There is some danger to Russia in actually restoring the vitality of old Europe. Seldom has Russia been able to go pound-for-pound with France or Germany. But considering the state of those nations today, it will take many years for this to be a serious concern.
This is one of those rare cases when some of assumptions are just wrong (I lived in Russia since 1972 when I was born, until 2014):
- There are three different kinds of Ukraine:
-- western part was annexed by Soviets as a part of Molotov-Ribbentrop pact, never really belonged to Russian Empire historically, and the population genuinely hates Russia as occupants;
-- eastern part & Crimea _was_ actually Russia before Soviets;
-- central part (think Kyiv) is 50/50, but mentally it's very different from Russia anyway.
- Ukrainian language is not in any way a 'peasant dialect' - it's very distinctive and different from Russian; maybe less different than Polish, but a typical Russian speaker will be able to comprehend a literary Ukrainian maybe only slightly better than Polish.
- Events of 2014, _regardless_ of State Department involvement, were quite real, genuine restoration of the national sovereignty.
- Ukrainians have a serious grudge for Russia, and reasonably so (Holodomor etc); the hybrid war in the eastern provinces didn't make it any better. They do recognize themselves as a different nation now.
- Putin as a reactionary leader is quite an overstatement - he doesn't have neither knowledge nor the vision for this role. If nazis were "Carlyle implemented by swine" - current Russian regime is "Carlyle implemented by a mini pig". Some of his guesses are intuitively correct, but they are not systematic, and his background (communist indoctrination + second-rate KGB officer job in Eastern Germany) doesn't do him any good.
Current Kremlin elite has a very special mythology, a strange mix of Soviet ideology and awe for pre-revolution Russian Empire. The problem is, they're borrowing worst parts from both, and corruption level in the elite is unimaginable by even very low Western standards.
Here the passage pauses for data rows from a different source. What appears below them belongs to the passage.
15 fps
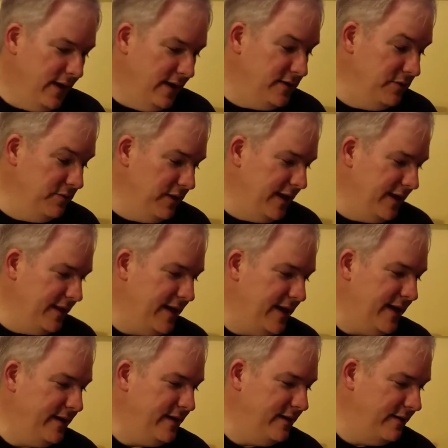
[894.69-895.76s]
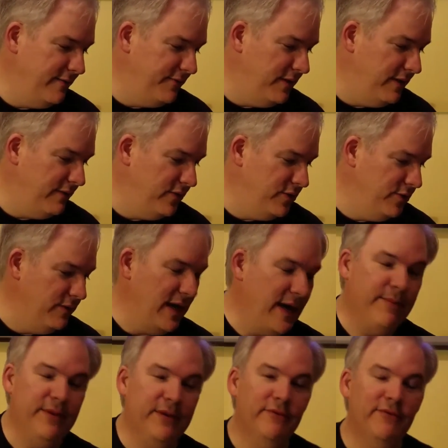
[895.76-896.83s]
I do like that, and if you ever do
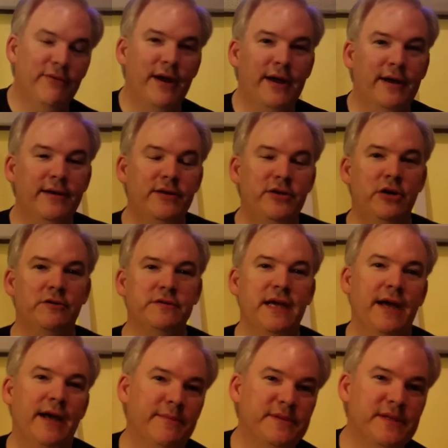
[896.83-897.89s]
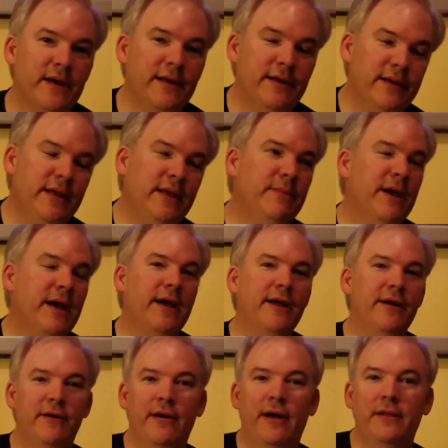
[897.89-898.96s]
happen to find gel tabs on
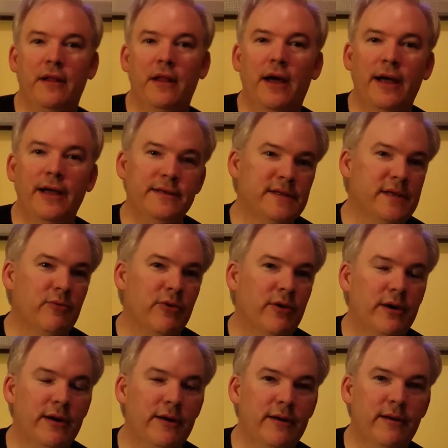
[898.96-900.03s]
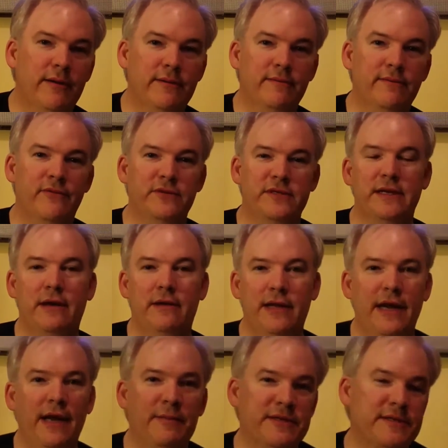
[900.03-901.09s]
eBay or online somewhere for sale on
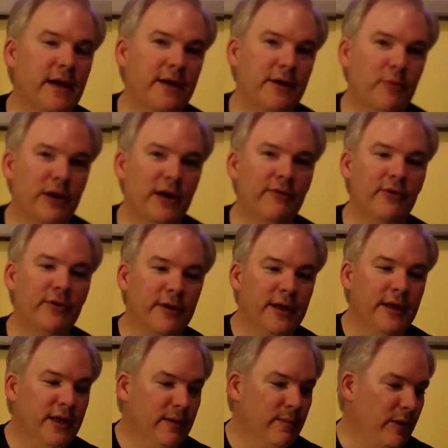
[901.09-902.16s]
Amazon or whatever, you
I would say that expecting them to be some sort of a dedicated reactionary force is a wishful thinking.
To quote the old Reagan Republicans at Powerline: "I am a biased observer, but it seems likely to me that Russia’s aggressiveness is driven in part by the fact that the President of the United States suffers from senile dementia. If I were Putin (or Xi, but that is a matter for another post), I would view the Biden administration as a once-in-a-century opportunity to make strategic gains that will be difficult or impossible to reverse. I fear that is what we are seeing." We may soon see the downsides (upsides?) of Roman-style rule by courtier. There would be no such opening with Trump in the WH.